Try it
An exact copy of all the lines below is required, with every image left out.

Exercise data
* * * *

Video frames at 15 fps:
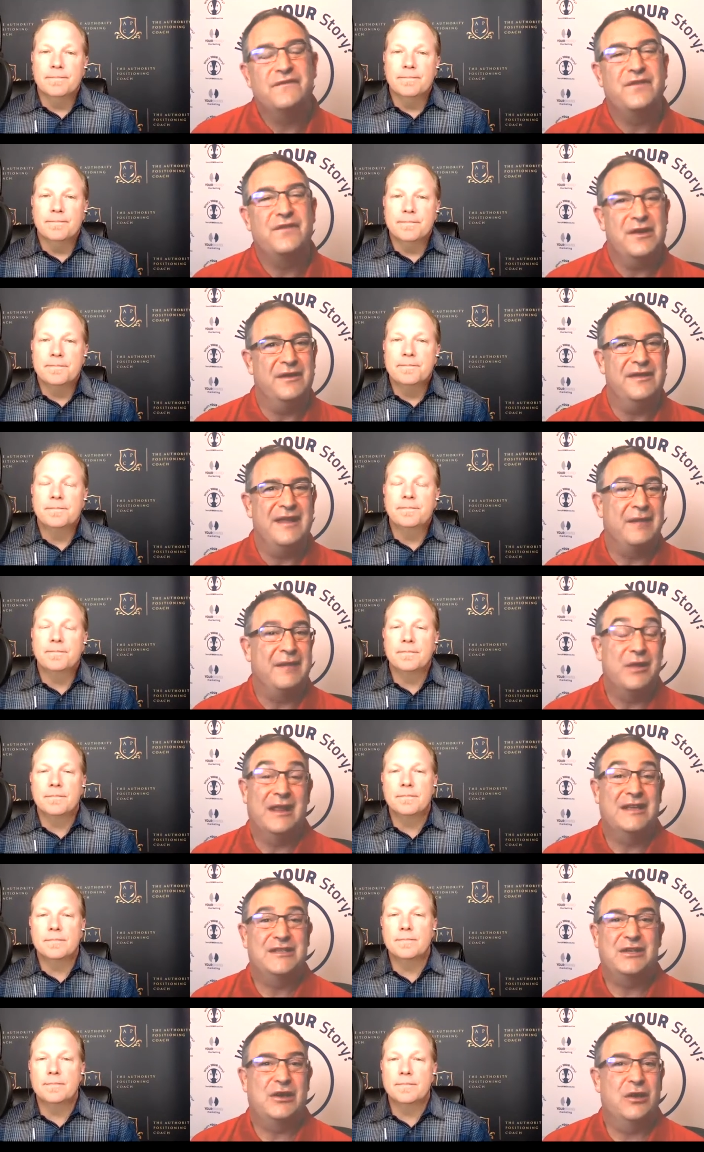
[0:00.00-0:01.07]
Speaker 1: for you and then i'm going to
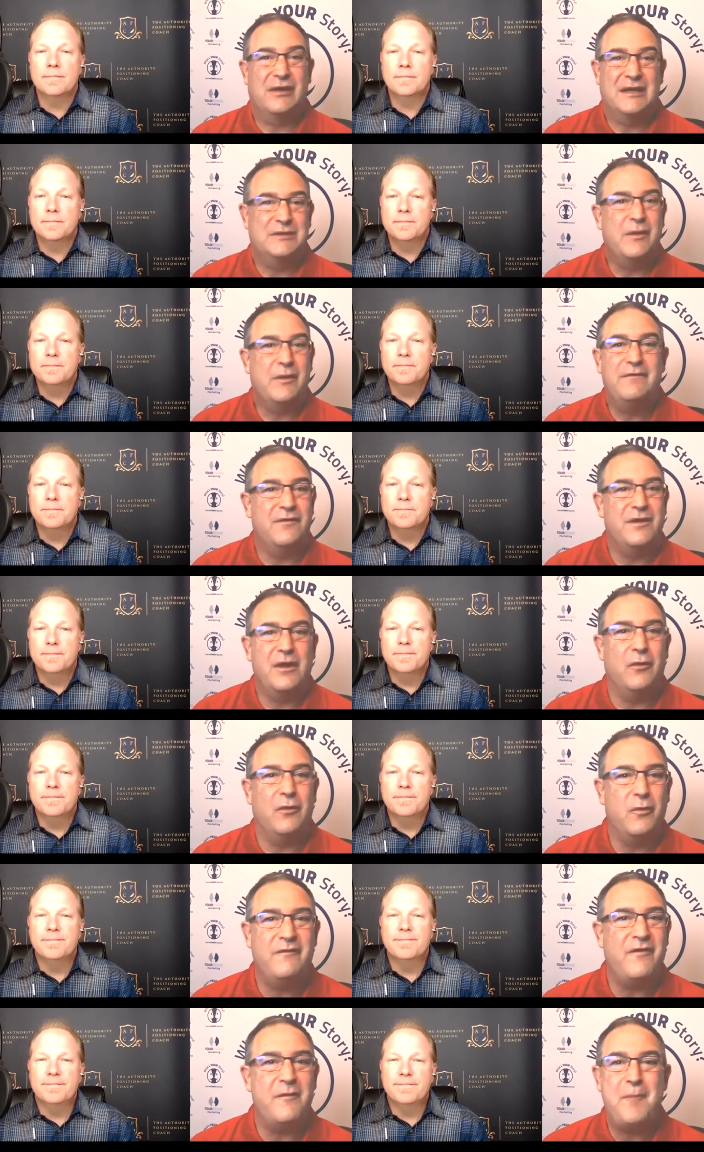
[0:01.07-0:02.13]
let you go because we've you know
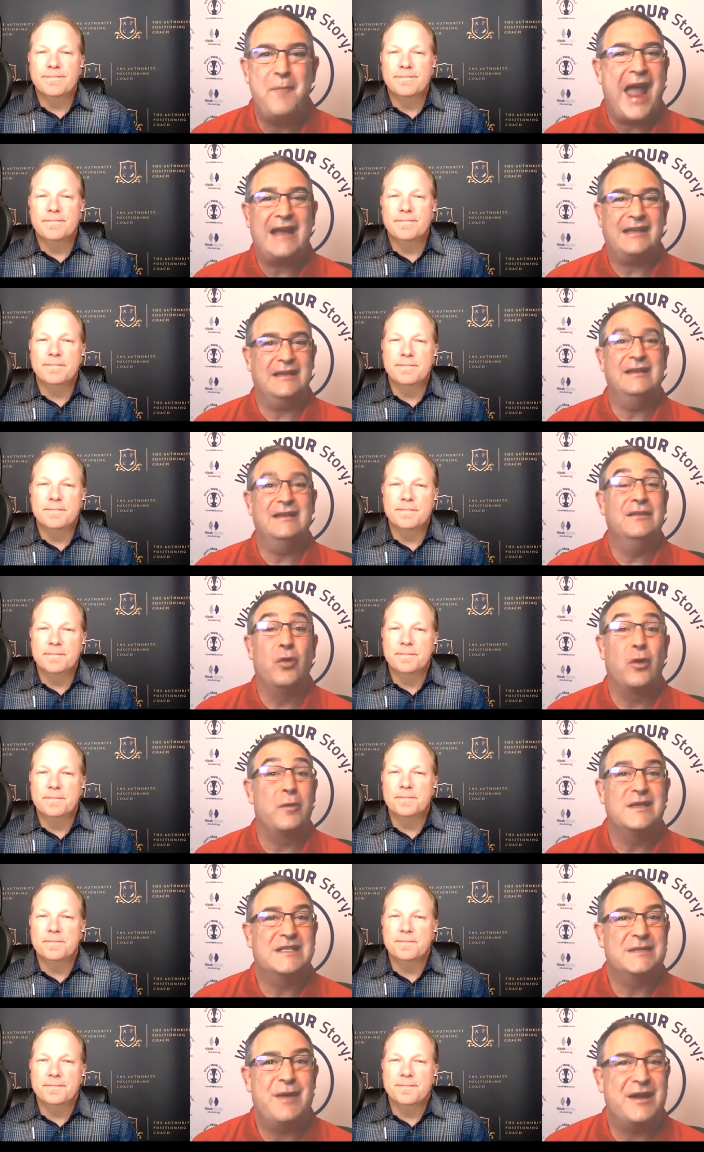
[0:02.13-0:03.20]
we've unpacked an
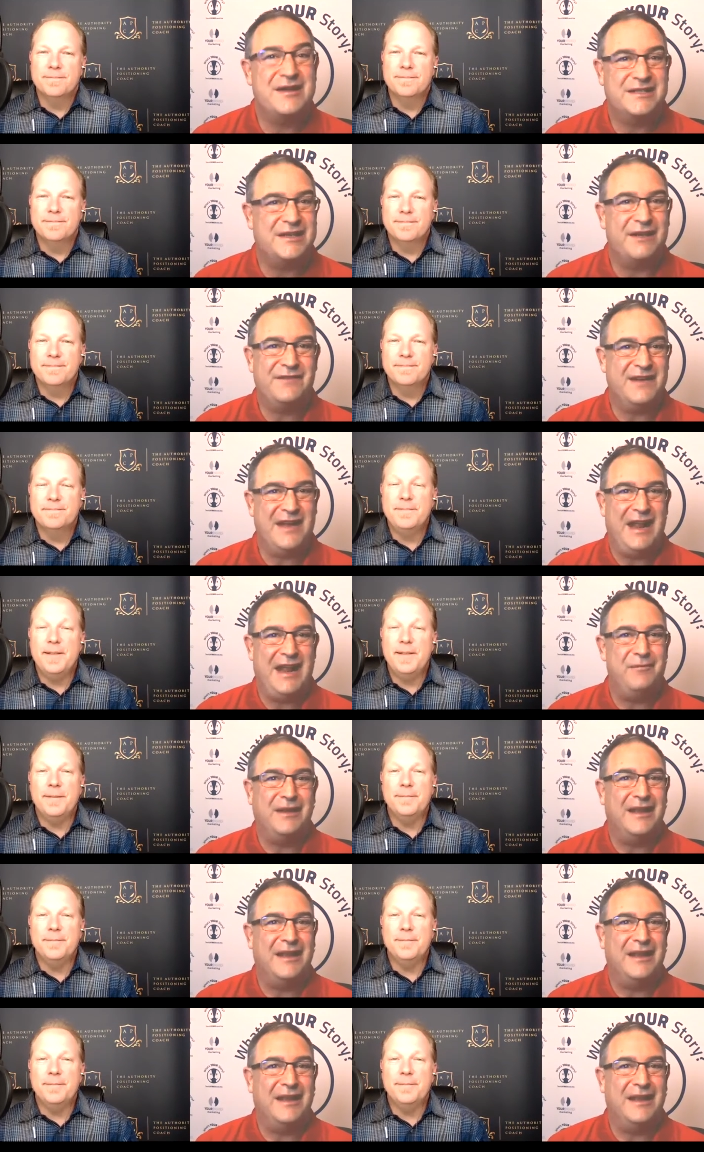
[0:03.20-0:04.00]
enormous amount of stuff today yep.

* * * *

Solution to this exercise
Video frames at 15 fps:
[0:00.00-0:01.07]
Speaker 1: for you and then i'm going to
[0:01.07-0:02.13]
let you go because we've you know
[0:02.13-0:03.20]
we've unpacked an
[0:03.20-0:04.00]
enormous amount of stuff today yep.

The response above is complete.